Well that doesn't sound that bad, right? Learning is good. Truth is good. Education is good. Touche, but see, love is good too but when it's twisted into lust it gets really really ugly. That's kind of what sin is anyway--taking something beautiful and adding just a drop of self-worship, and suddenly beautiful is walking around in six inch heels in forty degree weather until your feet bleed and your ankles are swollen. And I've watched my need to know traipse around in stilettos for too long... I am tired.

I wanted answers to all of my questions. I would still like to know why God let some of the church's most central doctrines be decided at councils where the opposing side was excommunicated. I want to know if Jesus wrecked the temple tables before or after his ministry outside of Jerusalem. I want to know why He chose freedom at the cost of suffering over creating a garden without untouchable trees. And for goodness' sake I want to know how an electron can be simultaneously a particle and a wave!

While we're at it, why does math work?

I'm getting distracted. My point is: I don't know. There are a lot of questions for which I will never have satisfying answers. And that really grinds my gears! I want to know everything! But life is just not that simple--there aren't black and white lines drawn through everything and we don't have to take a stance on every single issue. Knowledge and faith form a complicated web swimming in doubt and truth and mystery and simplicity and at the end of the day we can just look to Heisenberg and know one thing: we just can't know everything.

In the midst of this web I realize that I've been holding God at an arms length, interrogating and investigating Him like knowing Him can be entirely exoteric. But if it is true that I was created with the purpose of delighting Him by living and enjoying the rest of His creation, then this whole objective approach to faith doesn't make any sense! He is continually whispering to me, "Life is not a text book." There absolutely is value to questions and academia and learning about God, but when my thirst for knowledge strips me of my satisfaction in His presence, I find myself biting into the forbidden fruit of my pride.

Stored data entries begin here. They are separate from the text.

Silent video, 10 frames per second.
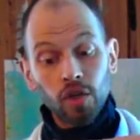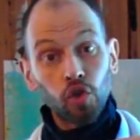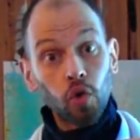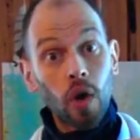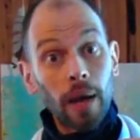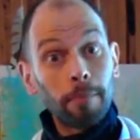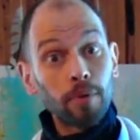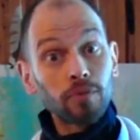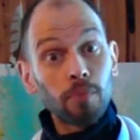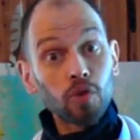Do I
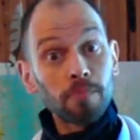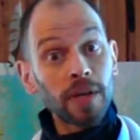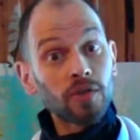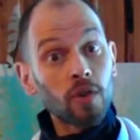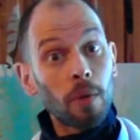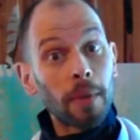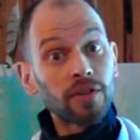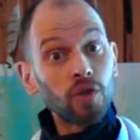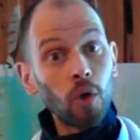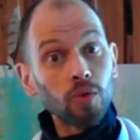put most pressure on my
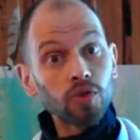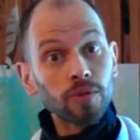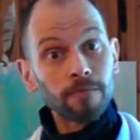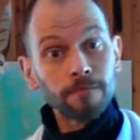toes?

God's answer to Job's very legitimate plea for an answer as to why his life had suddenly come crashing down around his ears was not, "Well, I was thinking this situation would make you stronger and better able to handle situations in a godly way in the future... blah da dee blah blah." No, His response was a long string of rhetorical questions that basically said, "Job, who am I? Who have I revealed myself to be?"

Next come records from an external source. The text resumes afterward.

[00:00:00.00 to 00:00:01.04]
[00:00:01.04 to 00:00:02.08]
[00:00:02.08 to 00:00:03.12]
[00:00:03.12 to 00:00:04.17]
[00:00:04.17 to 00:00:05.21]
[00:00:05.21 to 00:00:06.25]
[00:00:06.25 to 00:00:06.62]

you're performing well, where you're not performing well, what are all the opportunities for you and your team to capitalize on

God didn't give Job a good argument, He just gave him Himself. And Job is left without any more questions, replying simply, "My ears had heard of you, but now my eyes have seen you" (Job 42:5).

So I guess, if for nothing else but the sake of practicality, I have to trust that some of the things I have learned and know are true. It would be a tragedy to bounce so far into the camp of I-don't-know-anything that I pull my foundation out from under me. I believe that I am a sinner, that the Bible is true, that God is real, that God is good and that Jesus is God because I've experienced those things to be true. For many things I don't have tangible evidence or a solid logical argument. I just have faith.

And imagine--what a miracle it would be if God made Himself knowable!

So right now I'll tell my heart to leave some room for mystery. Because on a scale of 1 to knowing everything about God and the Universe, I'm probably sitting around a 0.2. It's beautiful to me to think that we will spend eternity in heaven digging through the infinite character of God and the secrets of his history and his creation. I would love to sit down with Jesus and spend like seven hundred years learning about particle physics--I mean we'll have eternity, so why not? Until then, it's just humbling to know that I don't have it all figured out, and I don't have to. I am a broken, sinful, selfish person whose doctrine I'm sure is skewed and who's mental image of God is disturbingly shrunken. And in the face of all that God loves me. He takes immense joy in me.

He's just so ridiculous sometimes!

So. Let's toss those receipts, shall we?